**About this task:** The records below must be output exactly, without pictures.
*** Data extracts ***
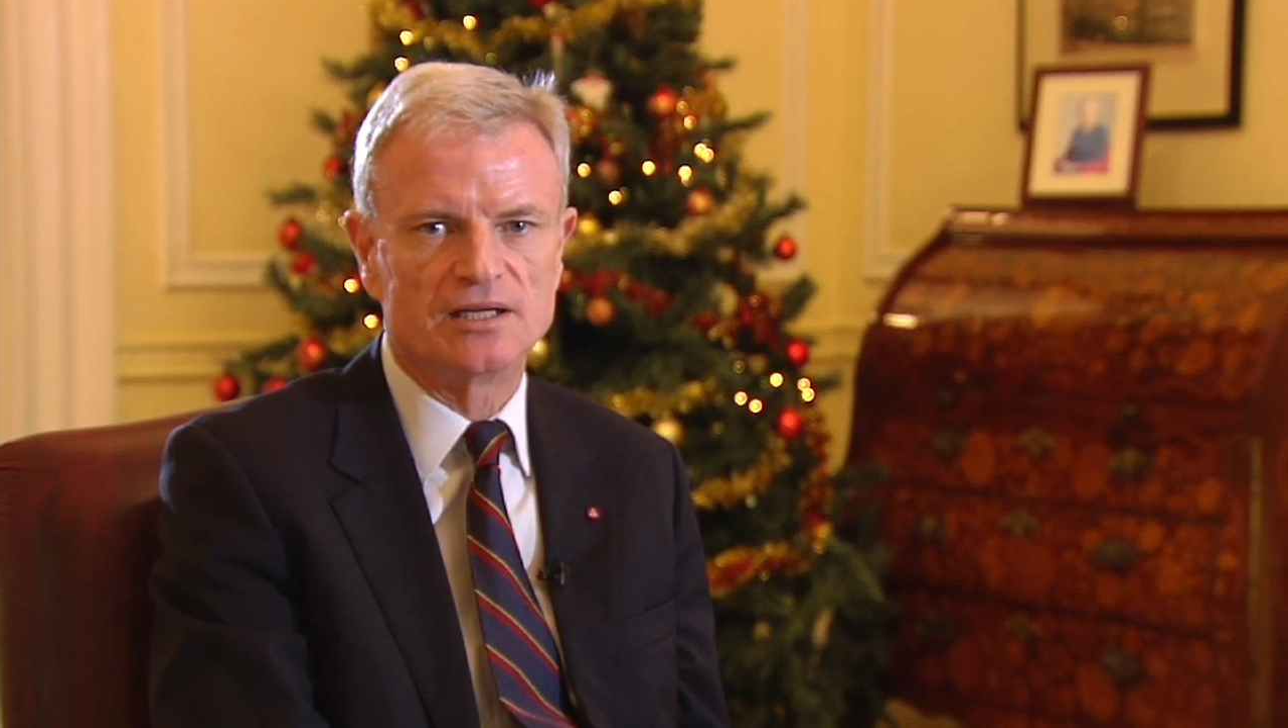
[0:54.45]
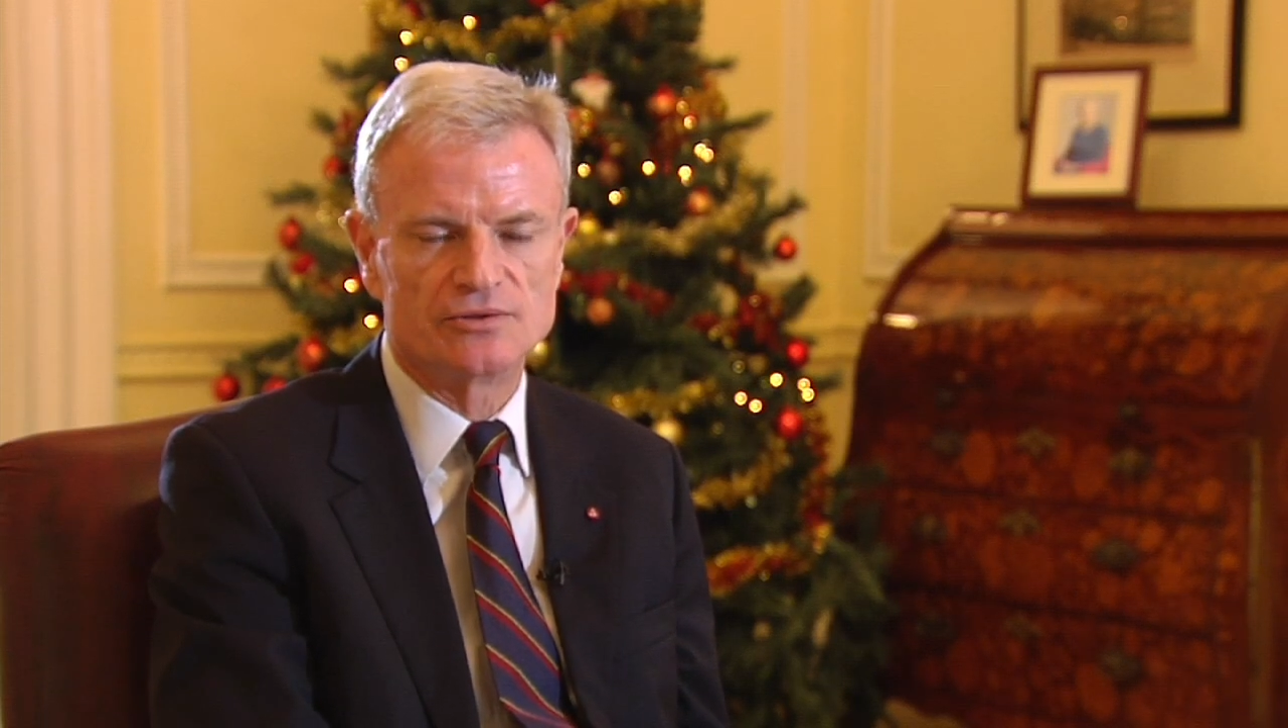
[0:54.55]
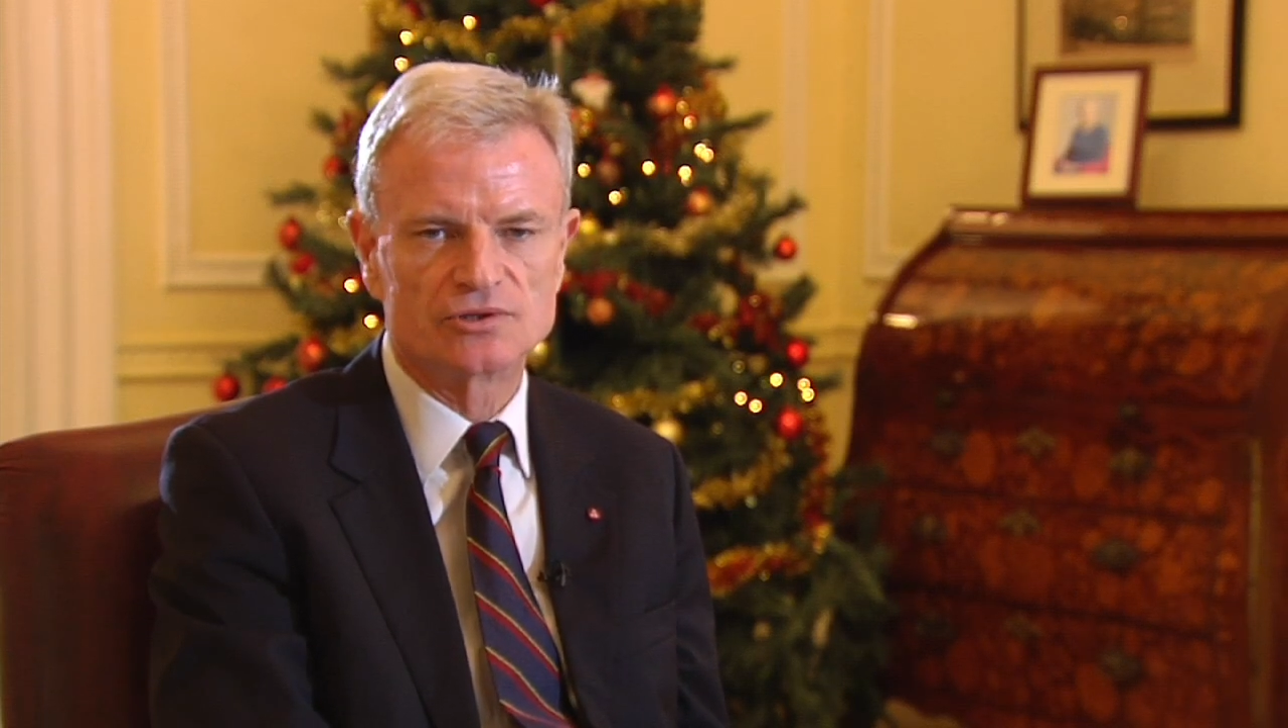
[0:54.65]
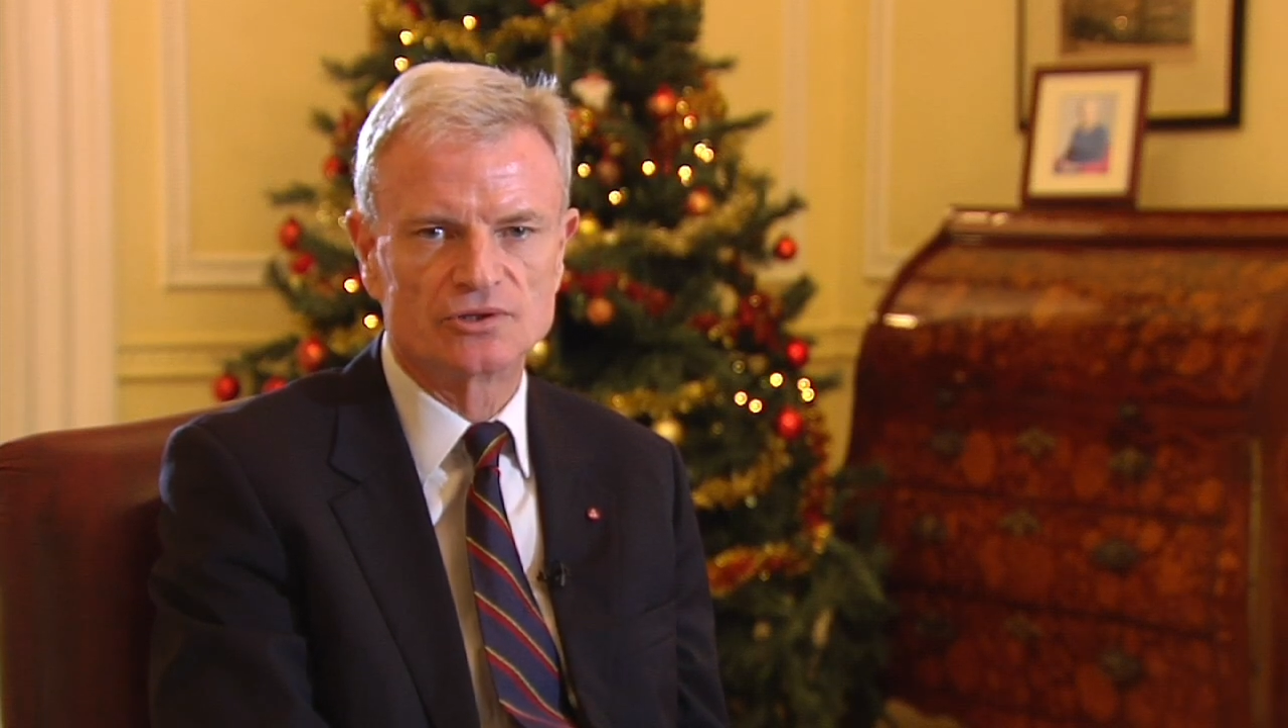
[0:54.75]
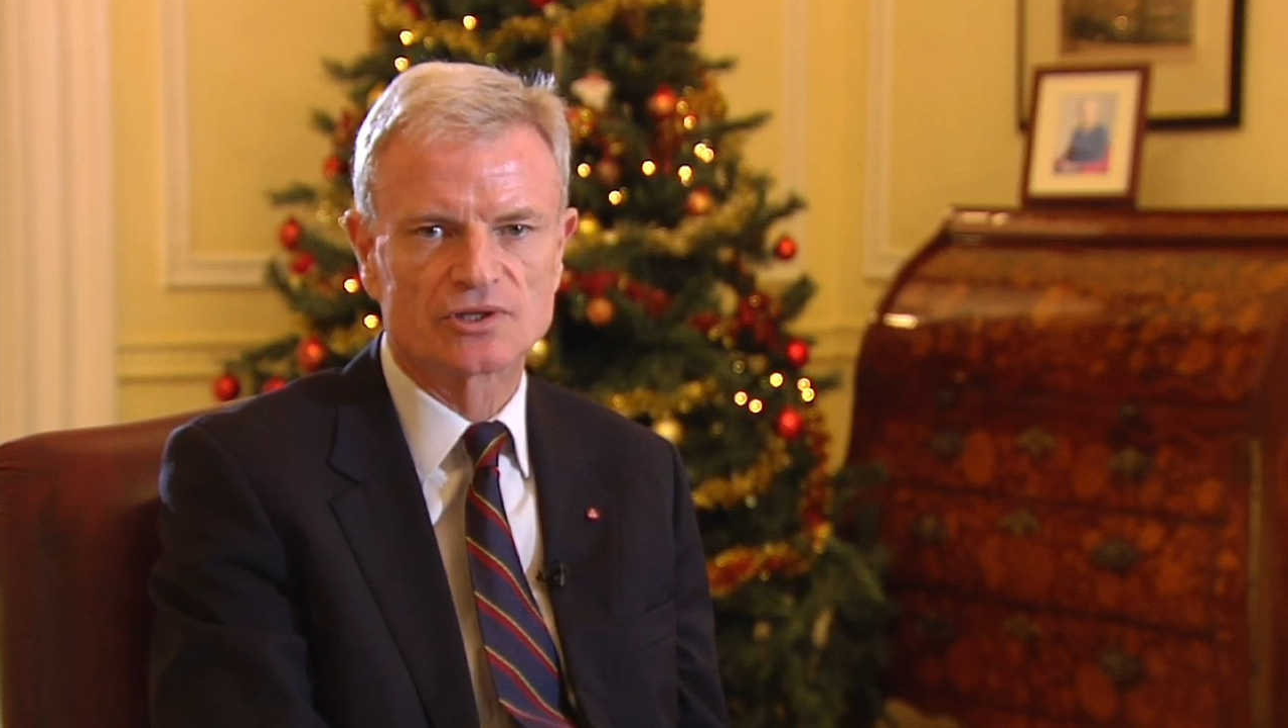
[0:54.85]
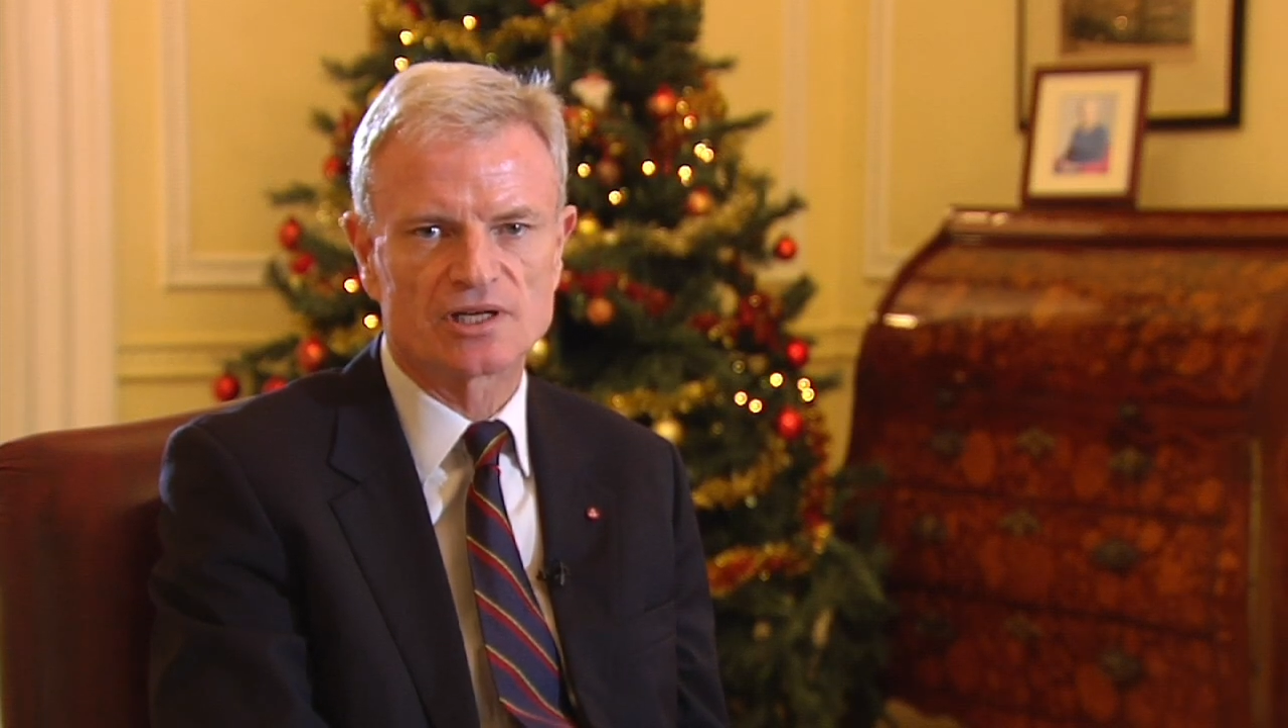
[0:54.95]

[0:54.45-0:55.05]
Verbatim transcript: local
*** End of Data extracts ***
**Solution for this task:**
[0:54.45]
[0:54.55]
[0:54.65]
[0:54.75]
[0:54.85]
[0:54.95]

[0:54.45-0:55.05]
Verbatim transcript: local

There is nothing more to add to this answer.